Another reason for minimization of implicature is that some readers might infer implicit meanings from the text which where not intended. Some people just infer all sorts of meanings, because they have a tendency to (maybe they are paranoid and thus think all texts are full of hidden attacks on them), and there is not much one can do about that. However, if you scrutinize a number of texts, you will find that a lot of them contain formulations, phrases, structures and words which are ambiguous or which do suggest certain implicit meanings. One way to do that is to, through text revision, get rid of those, changing them into other, less ambiguous, structures.
3.     Text optimalization
You may be asked to optimize the text, which basically means that you have to streamline it, such that it conveys as much information as possible without being too long and clumsy. This often involves use of information structuring devices such as certain constructions and patterns of word order. You might even have to restructure the entire text.
Note that minimization of implicature is basically a type of text optimalization.
4.     Reader-friendliness
Maybe the text is simply 'reader-unfriendly' for whatever reason (poor writing skills, heavy diction, clumsy structures etc.), and you may be asked to change it into something more reader-friendly.
5.     Register transposition
Finally, you might be asked to rewrite the text into another register. There could be many reasons for this, such as:
• new target reader group
• register of original text outdated
• adapting the text to a new context
• change of purpose of the text
• the register is incompatible with the domain
• the text is too subjective (or not subjective enough)
• etc.
A register is basically a variety of a language that is associated with a specific situation or a specific context or a specific genre of discourse (these contexts go under the name of domains). For instance, some contexts call for formal English while informal English may be more appropriate in others. And when you talk computers with your geek friends, you use a specific jargon that you would not use when performing a religious ceremony. In some contexts, you may use a very objective variant of English, while in others a more opinionated, emotional, subjective one might be appropriate.
A lot of well established English registers even have names, such as Motherese, Technical English, Medical English, Journalese (there is even something called Headlinese), Religious English, Academic English etc.
For instance, if you are a politician who wants to persuade people into following you, you would want to deploy objective and scientific, and perhaps slightly formal language (without overdoing it) appealing to their sense of logic and rational argumentation with target reader groups consisting of academics, while you would use a more informal register, deploying expressions that appeal to emotions with target readers who have no education.
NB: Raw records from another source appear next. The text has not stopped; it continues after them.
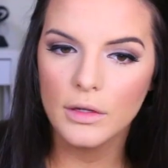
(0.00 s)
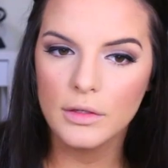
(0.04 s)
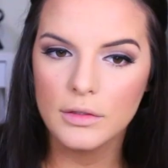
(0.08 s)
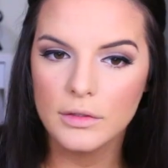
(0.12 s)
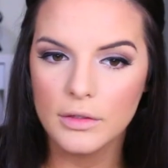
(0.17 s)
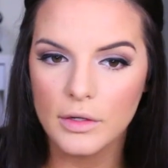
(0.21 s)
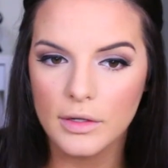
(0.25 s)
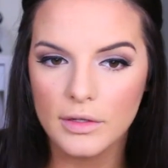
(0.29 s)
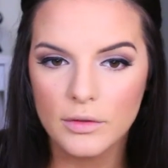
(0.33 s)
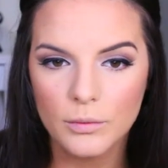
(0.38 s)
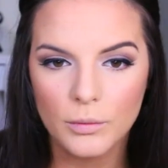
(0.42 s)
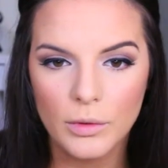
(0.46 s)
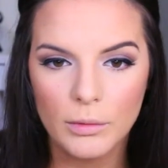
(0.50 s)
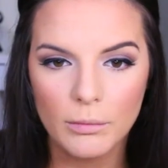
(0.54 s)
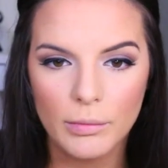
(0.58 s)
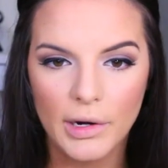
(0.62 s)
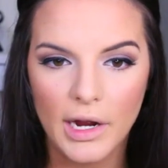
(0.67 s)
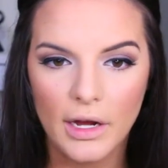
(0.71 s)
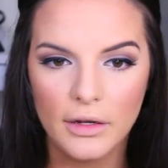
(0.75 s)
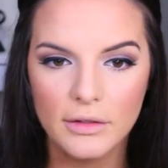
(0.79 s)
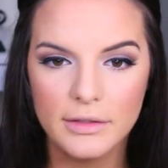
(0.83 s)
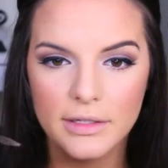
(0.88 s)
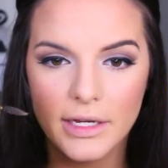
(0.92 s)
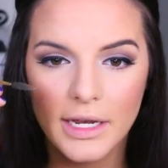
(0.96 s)
So that's one
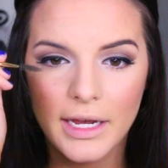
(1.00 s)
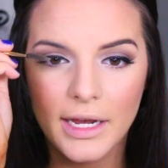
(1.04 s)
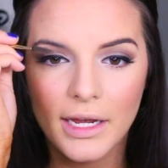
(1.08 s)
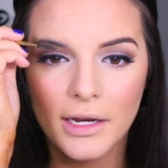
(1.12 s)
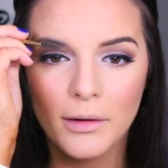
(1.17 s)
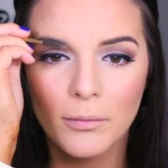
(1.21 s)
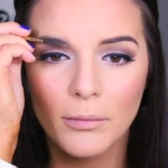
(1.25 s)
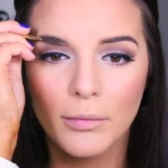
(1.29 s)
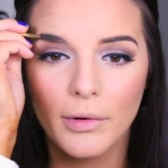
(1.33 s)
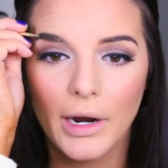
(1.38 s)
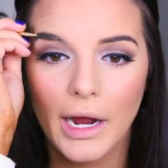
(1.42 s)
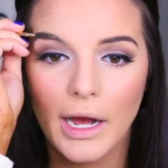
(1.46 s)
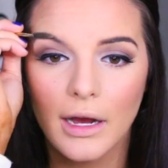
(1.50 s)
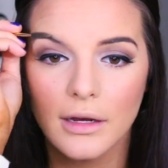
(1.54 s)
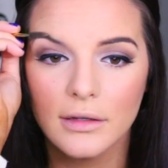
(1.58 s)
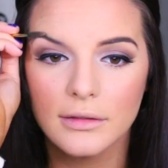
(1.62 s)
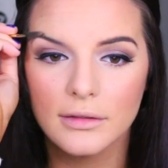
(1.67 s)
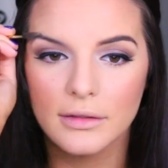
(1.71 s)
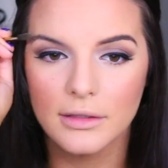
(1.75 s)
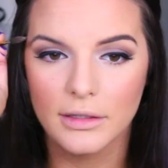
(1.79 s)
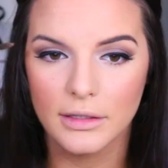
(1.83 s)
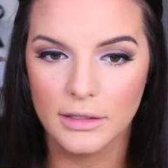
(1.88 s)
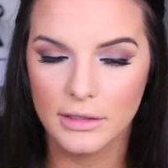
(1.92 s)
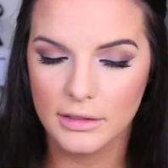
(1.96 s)
brow done.
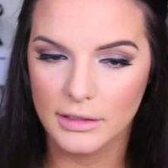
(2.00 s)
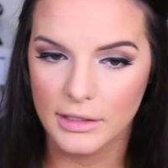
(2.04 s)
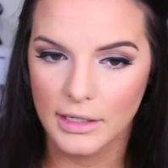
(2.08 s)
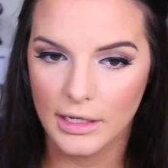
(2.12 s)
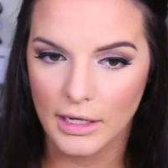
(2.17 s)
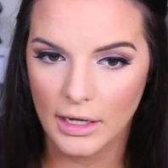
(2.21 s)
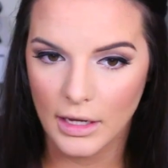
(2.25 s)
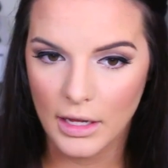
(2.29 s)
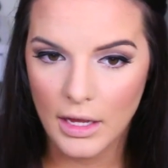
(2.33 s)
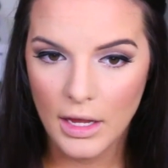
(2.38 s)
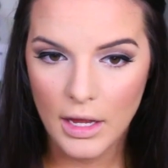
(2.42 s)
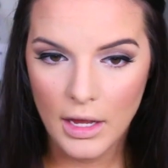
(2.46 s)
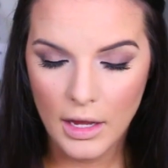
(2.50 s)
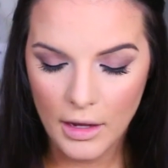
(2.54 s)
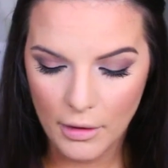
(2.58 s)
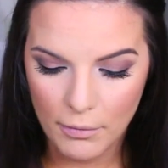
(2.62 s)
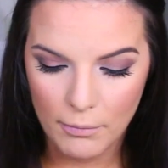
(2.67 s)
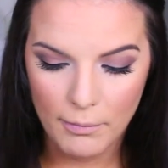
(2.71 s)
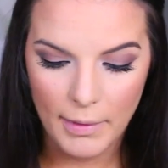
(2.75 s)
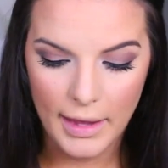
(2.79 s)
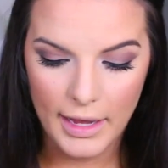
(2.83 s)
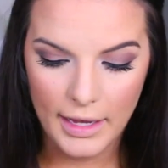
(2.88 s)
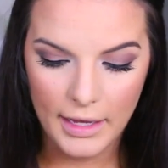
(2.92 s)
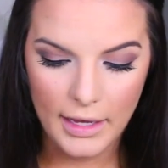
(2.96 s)
Brows seriously
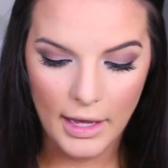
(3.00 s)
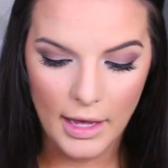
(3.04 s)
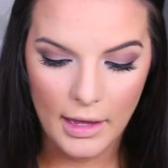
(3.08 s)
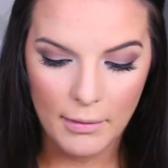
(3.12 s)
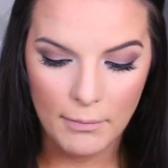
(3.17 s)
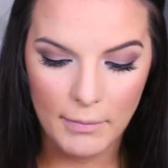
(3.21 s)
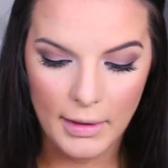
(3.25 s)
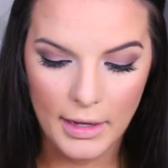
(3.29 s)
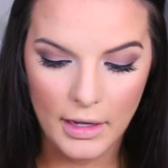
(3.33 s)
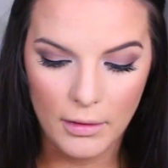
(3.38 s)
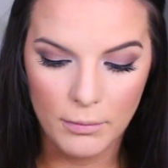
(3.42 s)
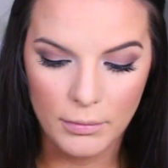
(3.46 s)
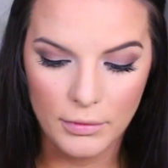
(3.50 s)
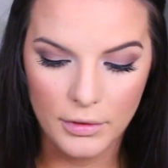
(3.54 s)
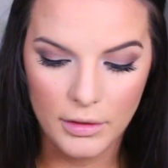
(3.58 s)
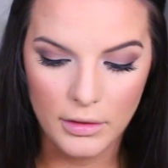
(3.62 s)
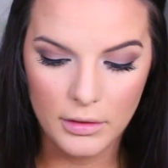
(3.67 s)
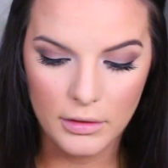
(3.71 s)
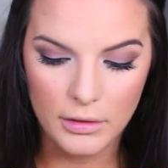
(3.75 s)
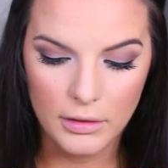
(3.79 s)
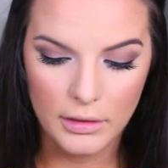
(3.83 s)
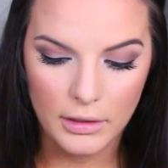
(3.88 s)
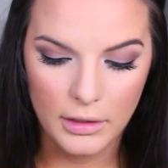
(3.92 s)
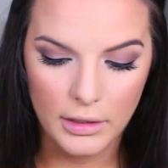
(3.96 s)
make a makeup
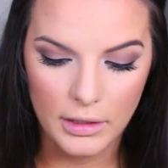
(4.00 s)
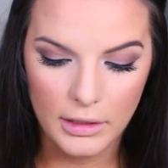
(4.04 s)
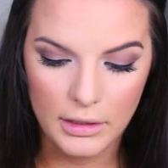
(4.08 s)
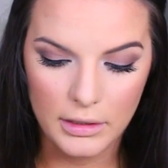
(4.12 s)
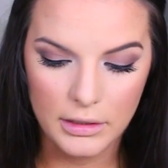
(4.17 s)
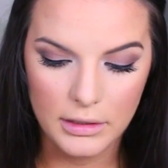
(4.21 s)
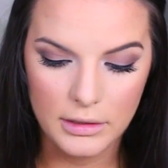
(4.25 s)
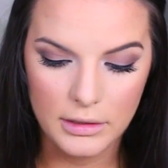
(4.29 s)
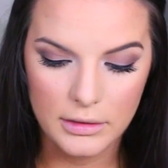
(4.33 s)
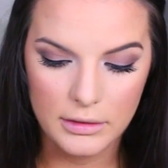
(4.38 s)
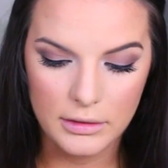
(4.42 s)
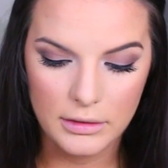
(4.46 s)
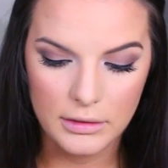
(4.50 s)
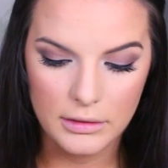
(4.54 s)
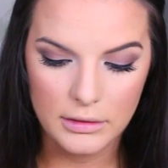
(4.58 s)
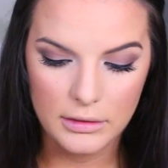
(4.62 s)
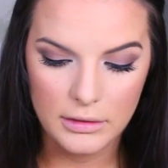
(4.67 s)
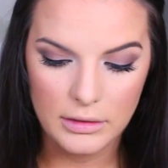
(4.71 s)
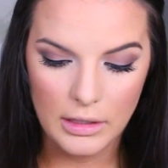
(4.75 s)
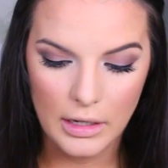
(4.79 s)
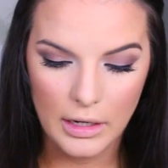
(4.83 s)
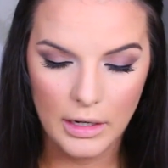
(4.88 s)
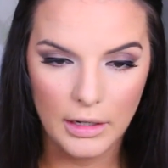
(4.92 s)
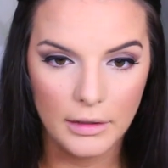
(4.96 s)
look. Like it is
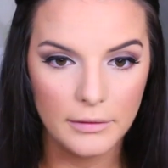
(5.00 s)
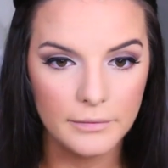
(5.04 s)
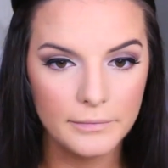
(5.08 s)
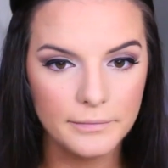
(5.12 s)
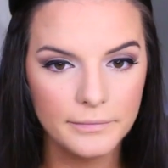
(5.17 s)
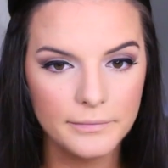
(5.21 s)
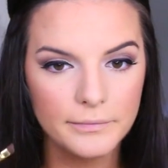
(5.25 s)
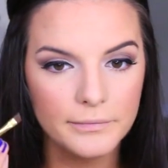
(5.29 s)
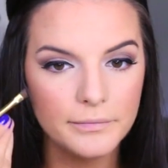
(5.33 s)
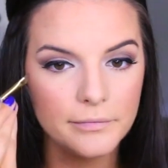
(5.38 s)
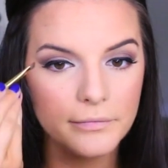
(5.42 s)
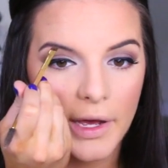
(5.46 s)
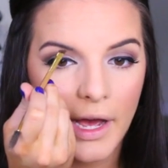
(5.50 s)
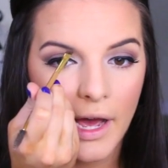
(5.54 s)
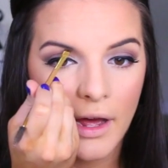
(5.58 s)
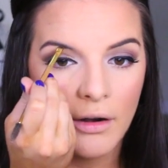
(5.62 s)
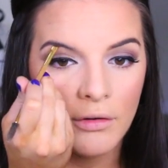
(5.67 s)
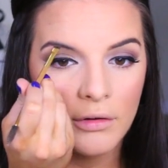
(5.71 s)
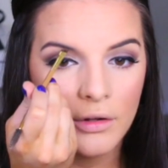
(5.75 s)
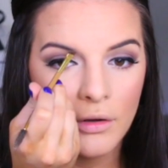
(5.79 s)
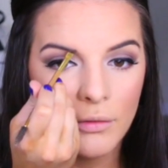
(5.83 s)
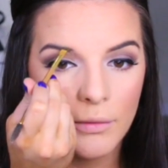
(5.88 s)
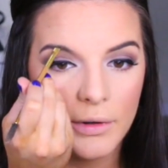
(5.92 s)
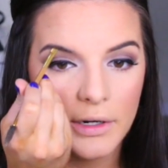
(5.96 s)
insane. But I
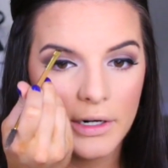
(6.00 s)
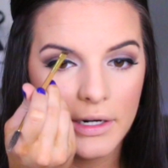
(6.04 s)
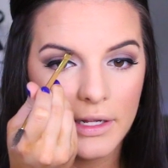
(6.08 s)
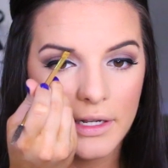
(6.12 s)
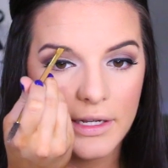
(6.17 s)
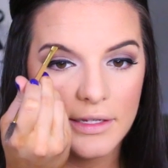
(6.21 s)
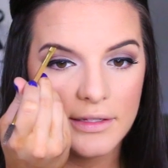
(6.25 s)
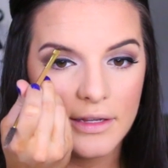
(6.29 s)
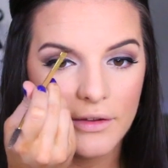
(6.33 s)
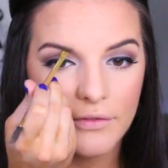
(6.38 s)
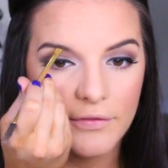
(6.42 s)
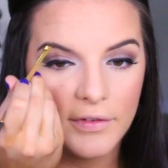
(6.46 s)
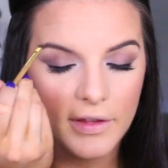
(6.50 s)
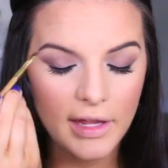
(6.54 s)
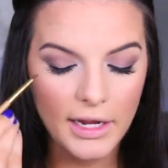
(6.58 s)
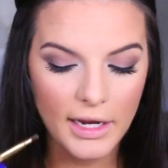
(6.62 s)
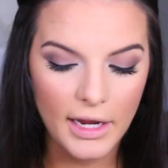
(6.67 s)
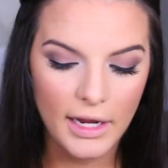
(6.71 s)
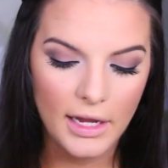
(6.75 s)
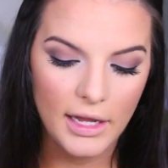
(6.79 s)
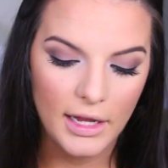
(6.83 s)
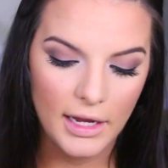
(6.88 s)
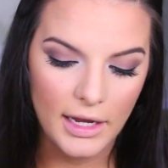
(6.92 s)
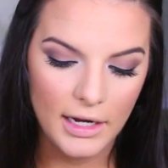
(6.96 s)
don't know what it is. I feel like
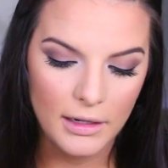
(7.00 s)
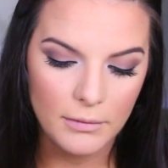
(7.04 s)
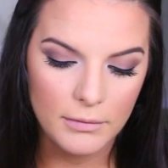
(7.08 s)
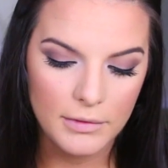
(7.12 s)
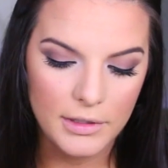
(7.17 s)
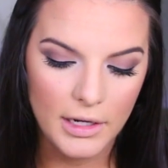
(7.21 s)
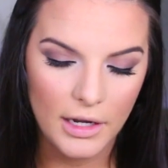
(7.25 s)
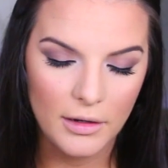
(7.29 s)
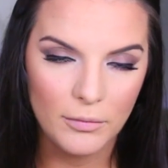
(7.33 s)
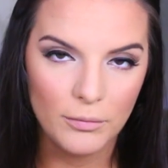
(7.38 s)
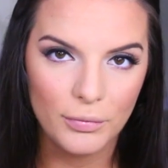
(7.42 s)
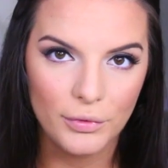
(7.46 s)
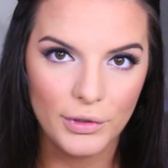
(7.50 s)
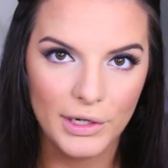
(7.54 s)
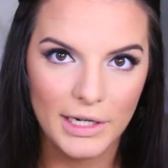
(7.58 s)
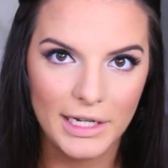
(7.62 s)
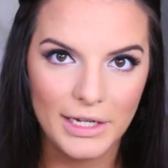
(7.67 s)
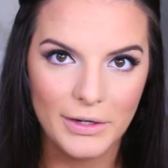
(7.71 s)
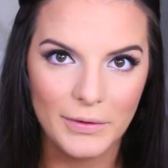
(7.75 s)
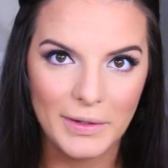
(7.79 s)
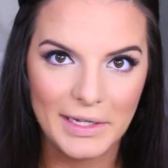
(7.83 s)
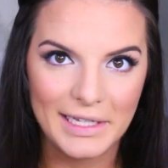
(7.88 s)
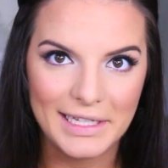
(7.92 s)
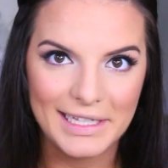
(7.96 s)
I can get them done
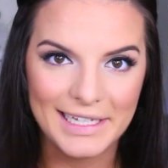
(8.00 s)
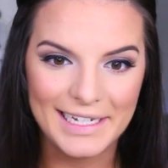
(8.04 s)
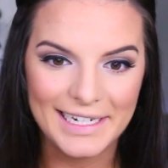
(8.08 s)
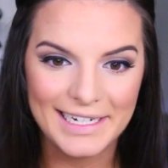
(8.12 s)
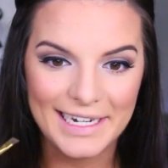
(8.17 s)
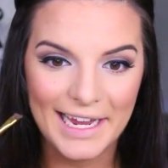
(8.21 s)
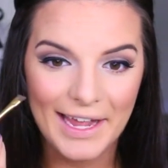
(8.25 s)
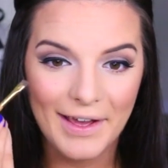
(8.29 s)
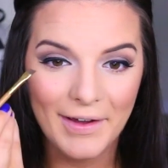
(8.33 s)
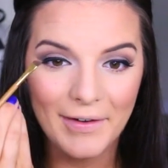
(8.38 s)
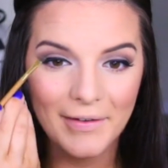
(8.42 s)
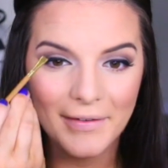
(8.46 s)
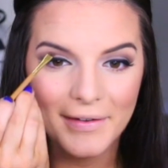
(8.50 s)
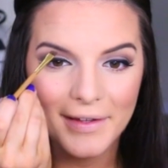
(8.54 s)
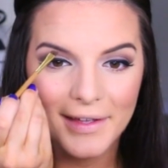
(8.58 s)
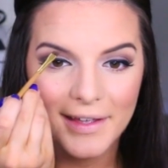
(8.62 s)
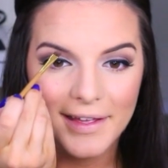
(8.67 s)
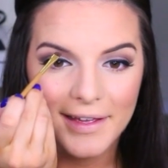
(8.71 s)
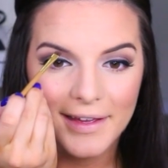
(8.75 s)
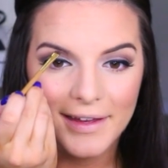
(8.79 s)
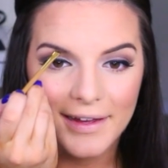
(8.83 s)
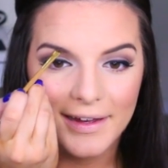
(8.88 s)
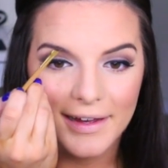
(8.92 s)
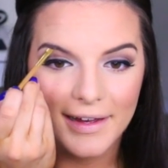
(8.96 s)
pretty quickly now.
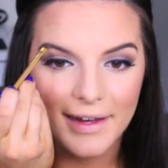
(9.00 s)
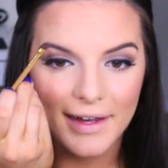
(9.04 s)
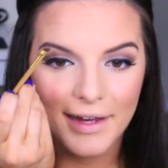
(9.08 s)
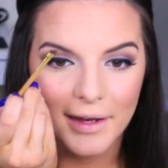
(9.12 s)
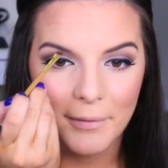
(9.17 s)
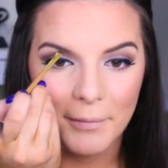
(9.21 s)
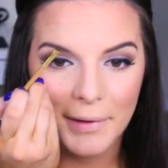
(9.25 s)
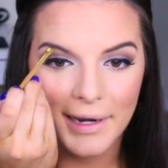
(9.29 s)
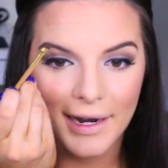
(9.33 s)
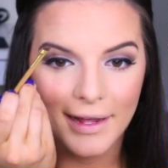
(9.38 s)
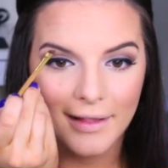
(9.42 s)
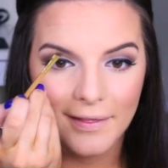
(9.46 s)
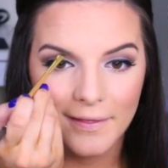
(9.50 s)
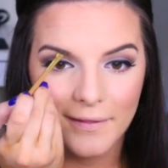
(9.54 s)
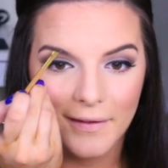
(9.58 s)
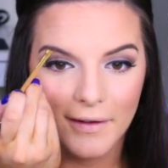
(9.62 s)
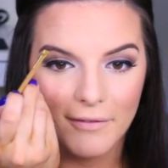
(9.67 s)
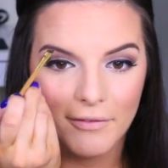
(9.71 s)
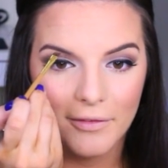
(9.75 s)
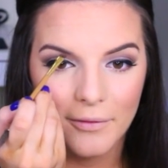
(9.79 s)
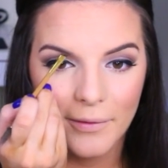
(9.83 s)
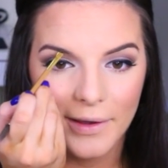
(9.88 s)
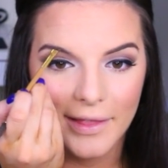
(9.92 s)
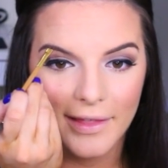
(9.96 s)
Um, and I
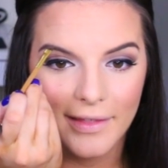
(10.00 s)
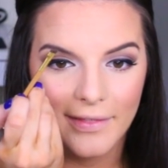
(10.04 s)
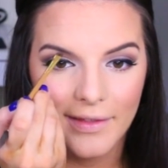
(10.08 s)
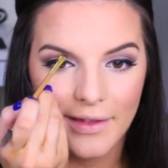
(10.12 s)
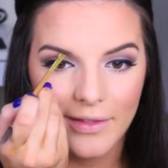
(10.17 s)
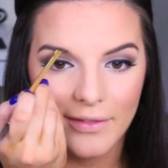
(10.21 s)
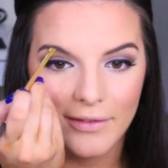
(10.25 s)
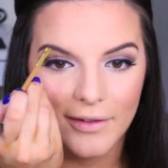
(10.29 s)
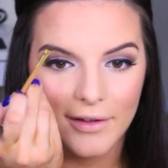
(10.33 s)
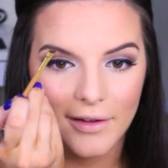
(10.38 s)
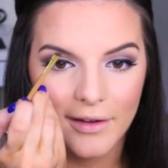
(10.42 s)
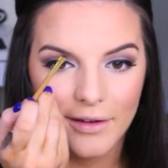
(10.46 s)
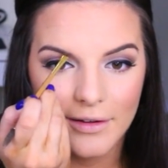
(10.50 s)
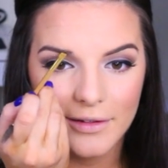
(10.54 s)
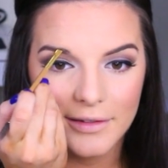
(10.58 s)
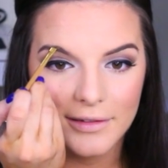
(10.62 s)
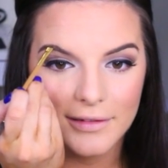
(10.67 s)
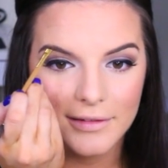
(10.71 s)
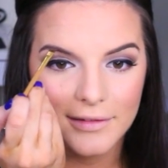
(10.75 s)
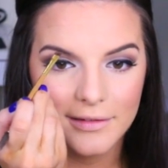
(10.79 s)
love the way that they look.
Admitted, we are stereotyping here, but you get the point.
6.     The importance of text revision
Needless to say, text revision is vital. The whole purpose of an informative test is to convey information, and if the original writer fails to get it across, he or she will need someone to do it for him or her. Otherwise, people will not understand the text properly. Moreover, texts which are full of mistakes are difficult to read, and they also tend to lack credibility (people just do not trust people who cannot spell or who do not know proper grammar), and texts that are error-ridden often tend to become objects of ridicule.